The Octopoteuthidae are a family of squid comprising two genera. The family is characterized by tentacles which cease to grow after the paralarval stage which leads to the adult having eight arms; thus, members of this family are commonly named as octopus squids.

==Description==
Octopoteuthidae is considered to be closely related to the monotypic family Lepidoteuthidae (genus Lepidoteuthis), sometimes being its sister family.

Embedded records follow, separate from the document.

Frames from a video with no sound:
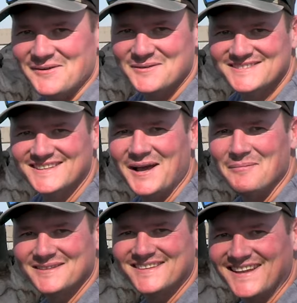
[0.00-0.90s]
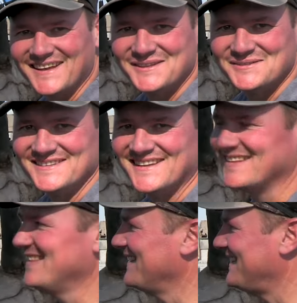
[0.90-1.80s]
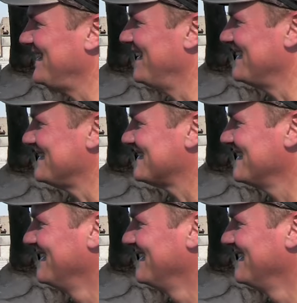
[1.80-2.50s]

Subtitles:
That was a double take at 230 yards.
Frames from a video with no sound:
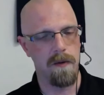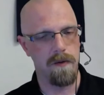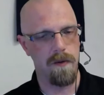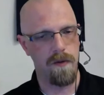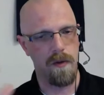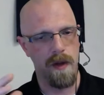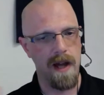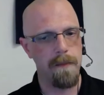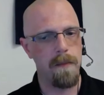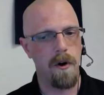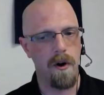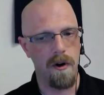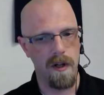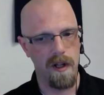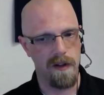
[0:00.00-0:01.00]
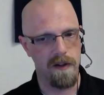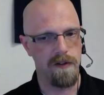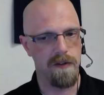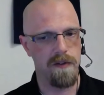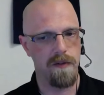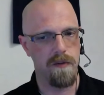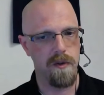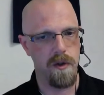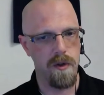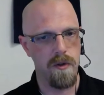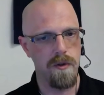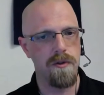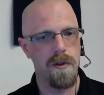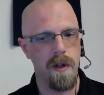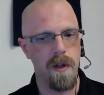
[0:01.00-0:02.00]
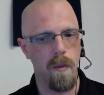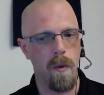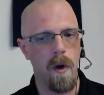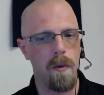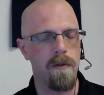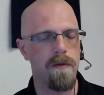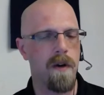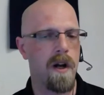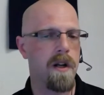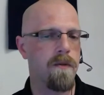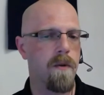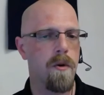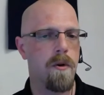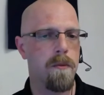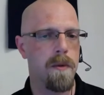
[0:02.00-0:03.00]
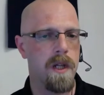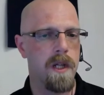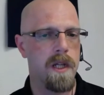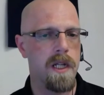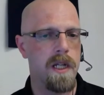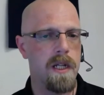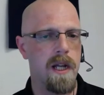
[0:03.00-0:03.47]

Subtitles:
so that part is usually where we find a vulnerability.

Octopus squids are characterized by a semi-gelatinous body, with very long, broad fins; the fins approach the length of the mantle in adults. These are oval in shape and muscular, with the two fins being fused towards the midline of the mantle. Their namesake feature is the lack of tentacles in adults; paralarvae and young juveniles possess them, but they do not develop after this stage, and so the adults only have eight arms like an octopus; these arms are armed with hooks. They do not have a hectocotylus; rather, they have a "penis" or terminal organ, which is "often greatly enlarged, elongate", extending well beyond the mantle's opening. Photophores are present on the arm-tips, and these are useful in distinguishing the genera.

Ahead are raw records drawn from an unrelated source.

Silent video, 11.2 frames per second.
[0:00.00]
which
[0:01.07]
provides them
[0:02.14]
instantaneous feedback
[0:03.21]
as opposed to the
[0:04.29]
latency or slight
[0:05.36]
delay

The family comprises two genera. A 2019 study recovered some additional species and separates Octopoteuthis into four species groups, though further research is needed to confirm this:

- Genus Octopoteuthis (spindle-shaped photophore on all arm tips; smaller bodied)
  - Octopoteuthis danae
  - Octopoteuthis deletron
  - Octopoteuthis fenestra *
  - Octopoteuthis indica
  - Octopoteuthis laticauda *
  - Octopoteuthis leviuncus *
  - Octopoteuthis longiptera (nomen dubium)
  - Octopoteuthis megaptera
  - Octopoteuthis nielseni
  - Octopoteuthis rugosa
  - Octopoteuthis sicula, Ruppell's octopus squid
  - Octopoteuthis sp. "IO" *
  - Octopoteuthis sp. "Giant Pacific" *
  - Octopoteuthis sp. "Giant Atlantic" *

- Genus Taningia (large, oval photophore on tip of arm-pair II; larger bodied)
  - Taningia danae, Dana octopus squid
  - Taningia fimbria *
  - Taningia persica (taxon inquirendum)
  - Taningia rubea *
  - Taningia silasii
  - Taningia sp. IV *
  - Taningia sp. V *

Species recovered by the 2019 study is marked by an asterisk (*). These have not yet been accepted by various online taxonomic databases.